Все сегодня в конторе мартеновского цеха было новым: и то, что рабочие находились в ней не как просители, а как хозяева, и то, что им никто не мешал, будто начальства и не было на заводе, и то, что они получили возможность свободно говорить обо всем. И от этого каждый депутат чувствовал себя как на каком-то особенном празднике и хотел говорить и говорить… И говорил. Каждый депутат заявлял о своих нуждах, правах, о решимости добиваться удовлетворения требований рабочих.
Долго шло первое заседание Совета депутатов рабочих Югоринского завода. Лишь к полуночи удалось наконец избрать президиум. Председателем большинством голосов был утвержден Леон, а товарищем председателя — Ряшин.
Возвращался домой Леон вместе с друзьями. Настроение у него было праздничное, торжественно-спокойное. Стачка началась дружно, без столкновений с администрацией, без вмешательства полиции. «Даже не верится», — подумал он и, глубоко вдохнув холодный октябрьский воздух, оглянулся. Позади, над заводом, были мрак и мертвая тишина.
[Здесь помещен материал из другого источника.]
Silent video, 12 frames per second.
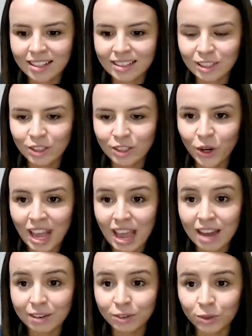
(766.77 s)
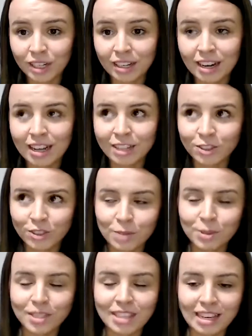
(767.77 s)
they don't have to, and actually I
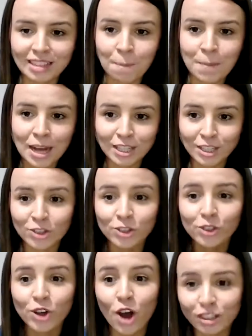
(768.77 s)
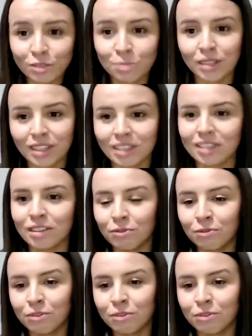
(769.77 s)
would say they must not be the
— Стоит. Ведь это мы его остановили, товарищи! Вы понимаете: мы, большевики… Совет депутатов избрали. Вот как мы выросли! — приподнято сказал Леон и, обняв за плечи Лавренева и Ткаченко, добавил: — Радостно сознавать, что мы не зря живем, дорогие мои. Эх, посмотрел бы наш старикан Лука Матвеич!
Лавренев и Ткаченко молча смотрели в белую ночную даль. В груди их так же, как и у Леона, поднималось новое, не испытанное еще чувство радости.
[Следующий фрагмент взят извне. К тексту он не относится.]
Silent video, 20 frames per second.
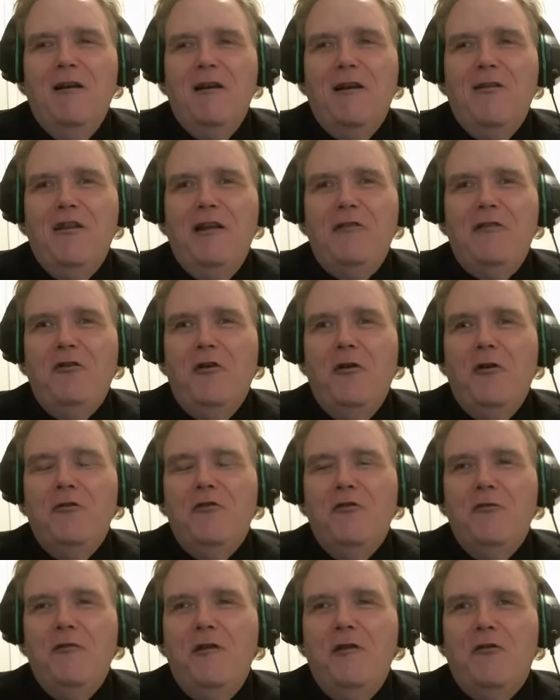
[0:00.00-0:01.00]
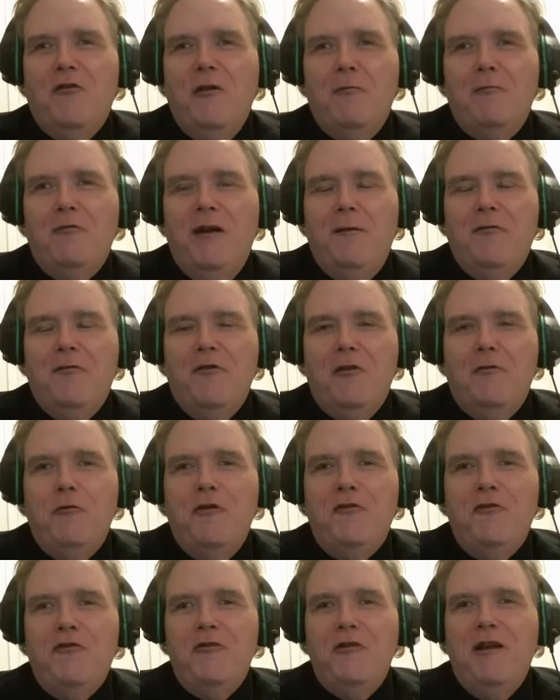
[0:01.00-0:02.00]
I said, I told you that sometimes
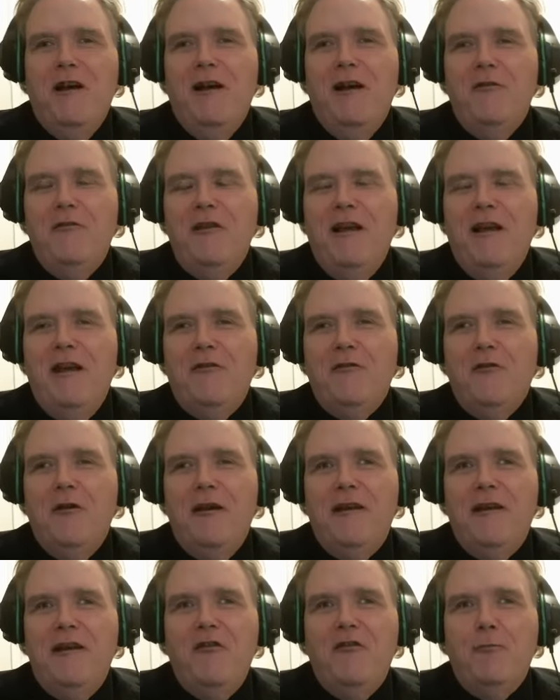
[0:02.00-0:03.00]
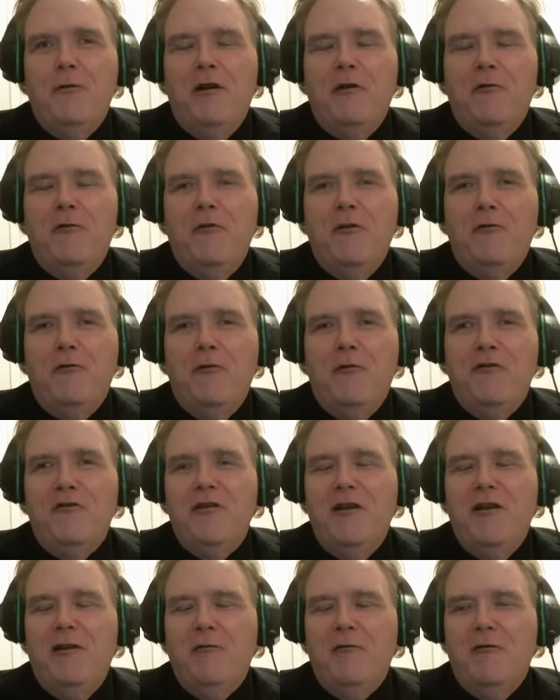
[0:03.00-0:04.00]
the answer I get is better than the
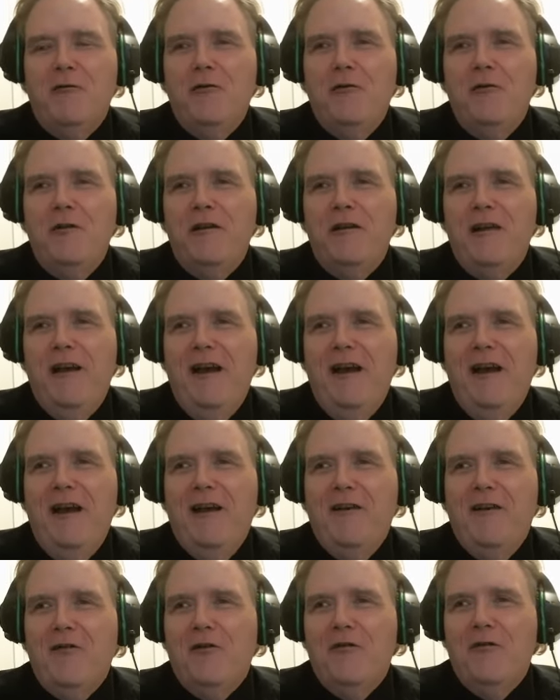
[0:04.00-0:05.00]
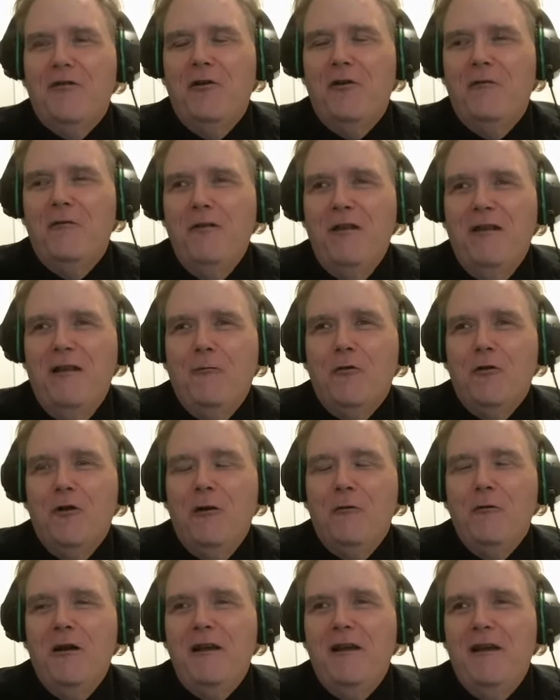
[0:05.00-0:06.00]
question I was going to ask. So we're
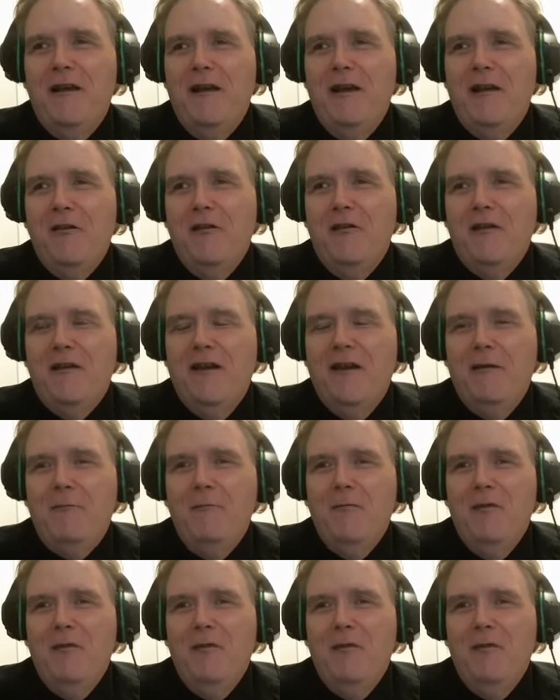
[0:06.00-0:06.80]
already ahead of the game.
То была радость первой победы.
3
Лавренев остался ночевать в квартире Леона. Утром в дверь кто-то сильно постучал. Леон вышел открыть и увидел телеграфиста Кошкина.
— Свобода! Конституция! — запыхавшись, еле вымолвил тот, размахивая газетой, и шмыгнул мимо Леона в дом. Остановившись посреди комнаты, он сдвинул фуражку на затылок, обнажив свой рыжеватый чуб, и, развернув газету, начал читать:
— «Высочайший манифест… Божиего милостию, мы, Николай Вторый, император и самодержец Всероссийский, царь Польский, великий князь Финляндский, и прочая, и прочая, объявляем всем нашим верноподданным… Смуты и волнения в столицах и во многих местах империи нашей великой скорбью преисполняют сердце наше. Благо Российского государя неразрывно связано с благом народа, и печаль народа — его печаль…»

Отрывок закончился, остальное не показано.